Il arrivait que nous apprenions l’histoire de la bouche même d’officiers encore sous l’emprise de la drogue, lorsqu’ils faisaient halte dans un bar pour prendre un café. Ou ils étaient seulement ivres et tâchaient d’oblitérer le souvenir de leurs actes. Leur cruauté obéissait à d’étranges rites. Ils se bouchaient les oreilles avec des bouchons de nageurs en caoutchouc, mettaient l’émetteur-récepteur à fond pour ne pas entendre les supplications des victimes sur le siège arrière – un homme qui implorait qu’on épargne son fils ; un fils réclamant la libération de ses frères, en s’accusant des crimes qu’il n’avait pas commis dans un ultime sursaut de courage, dernières impulsions d’auto-conservation de la conscience.
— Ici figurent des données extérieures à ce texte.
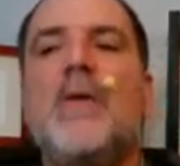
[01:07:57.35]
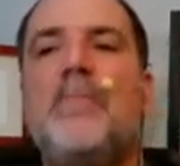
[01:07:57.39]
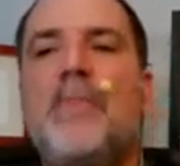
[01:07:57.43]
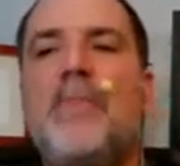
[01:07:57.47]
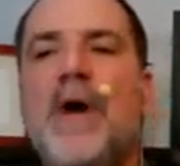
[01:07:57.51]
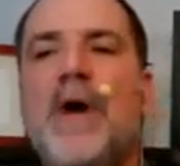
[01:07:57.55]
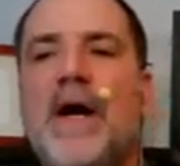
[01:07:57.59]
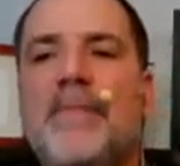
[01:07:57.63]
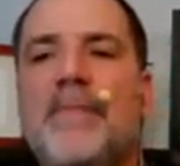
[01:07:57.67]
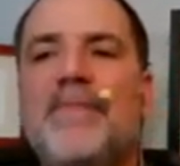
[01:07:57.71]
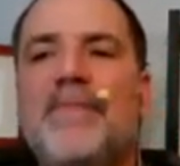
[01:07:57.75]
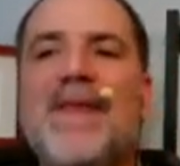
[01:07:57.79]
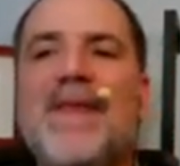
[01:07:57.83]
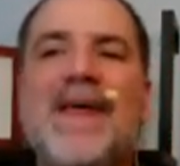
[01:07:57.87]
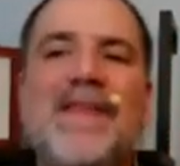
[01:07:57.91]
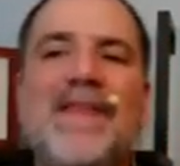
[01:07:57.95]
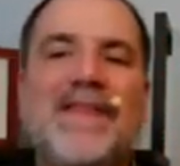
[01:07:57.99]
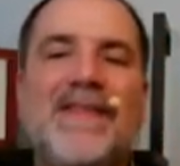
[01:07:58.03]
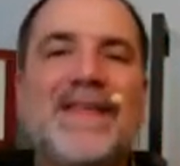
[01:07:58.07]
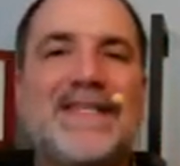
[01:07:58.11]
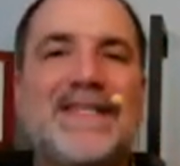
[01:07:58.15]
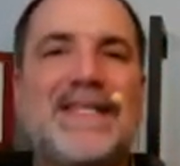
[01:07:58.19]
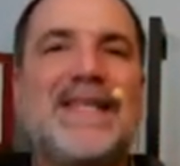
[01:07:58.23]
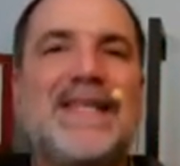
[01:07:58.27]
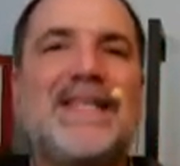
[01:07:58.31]
but
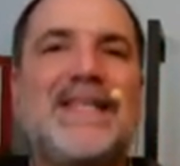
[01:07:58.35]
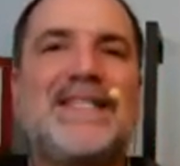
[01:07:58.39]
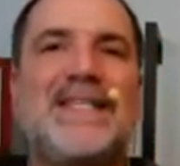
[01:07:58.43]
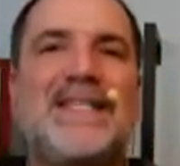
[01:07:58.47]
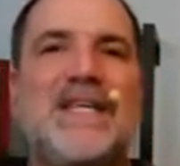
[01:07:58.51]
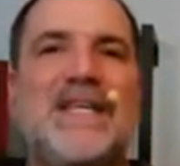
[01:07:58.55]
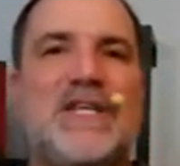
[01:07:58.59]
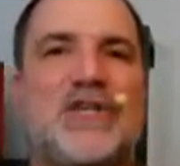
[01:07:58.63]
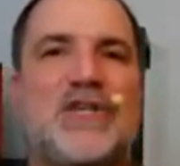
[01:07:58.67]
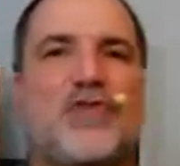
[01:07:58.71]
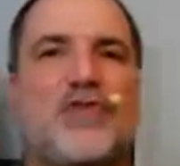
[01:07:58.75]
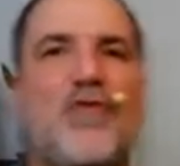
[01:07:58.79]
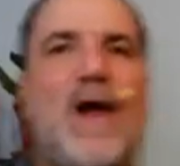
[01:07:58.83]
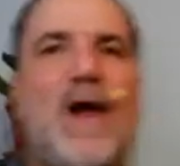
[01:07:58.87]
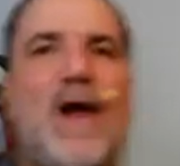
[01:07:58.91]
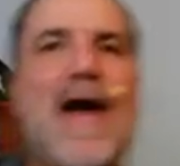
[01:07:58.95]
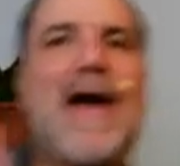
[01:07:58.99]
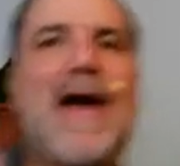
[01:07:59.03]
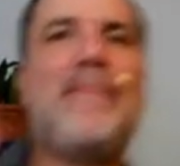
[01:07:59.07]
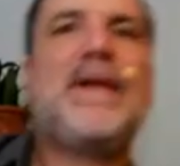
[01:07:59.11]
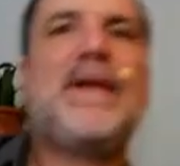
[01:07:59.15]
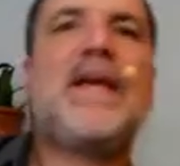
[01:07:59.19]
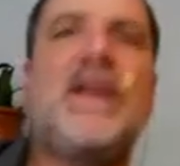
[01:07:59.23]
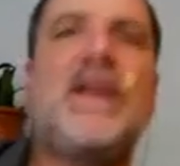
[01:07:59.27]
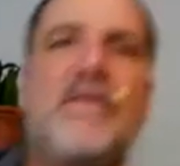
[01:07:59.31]
this is
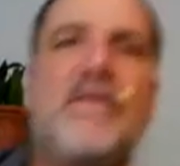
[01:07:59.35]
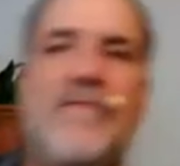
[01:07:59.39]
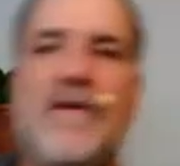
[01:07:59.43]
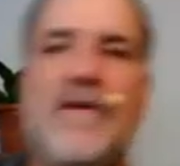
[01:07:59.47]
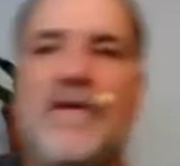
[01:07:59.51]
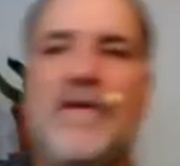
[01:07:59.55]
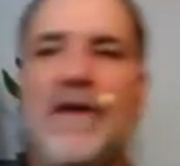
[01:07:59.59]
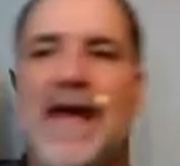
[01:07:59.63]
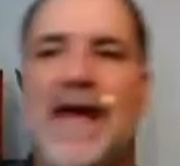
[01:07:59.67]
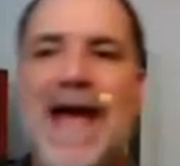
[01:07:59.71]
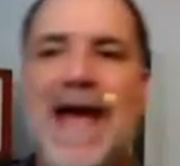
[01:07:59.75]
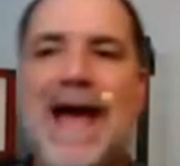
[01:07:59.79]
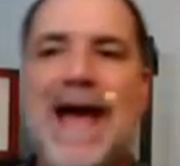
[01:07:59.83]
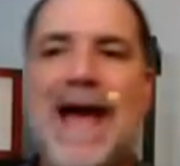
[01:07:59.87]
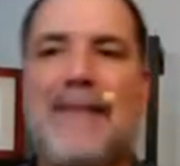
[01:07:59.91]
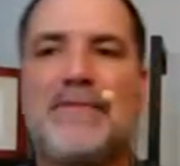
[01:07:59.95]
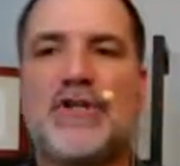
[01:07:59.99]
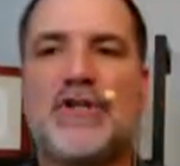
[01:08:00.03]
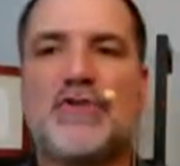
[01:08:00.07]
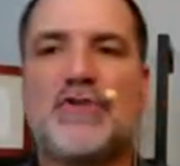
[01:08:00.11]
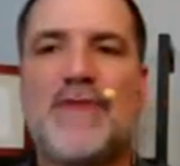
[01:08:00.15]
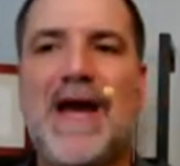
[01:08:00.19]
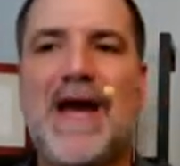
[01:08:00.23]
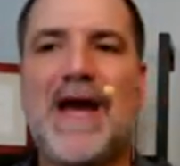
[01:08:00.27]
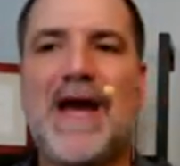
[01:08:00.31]
describing in a very abstract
La plupart du temps, on les matraquait jusqu’à l’inconscience et leurs têtes reposaient sur des chiffons pour que le sang ne souille pas la banquette. Puis on les jetait au bord de la route, et leurs corps tressautaient sous l’impact de douzaines de balles issues de plusieurs armes ; puis on lançait des grenades pour détruire les cadavres.

Un État de peur, Nevicata, Bruxelles, 2022, pp. 90-3.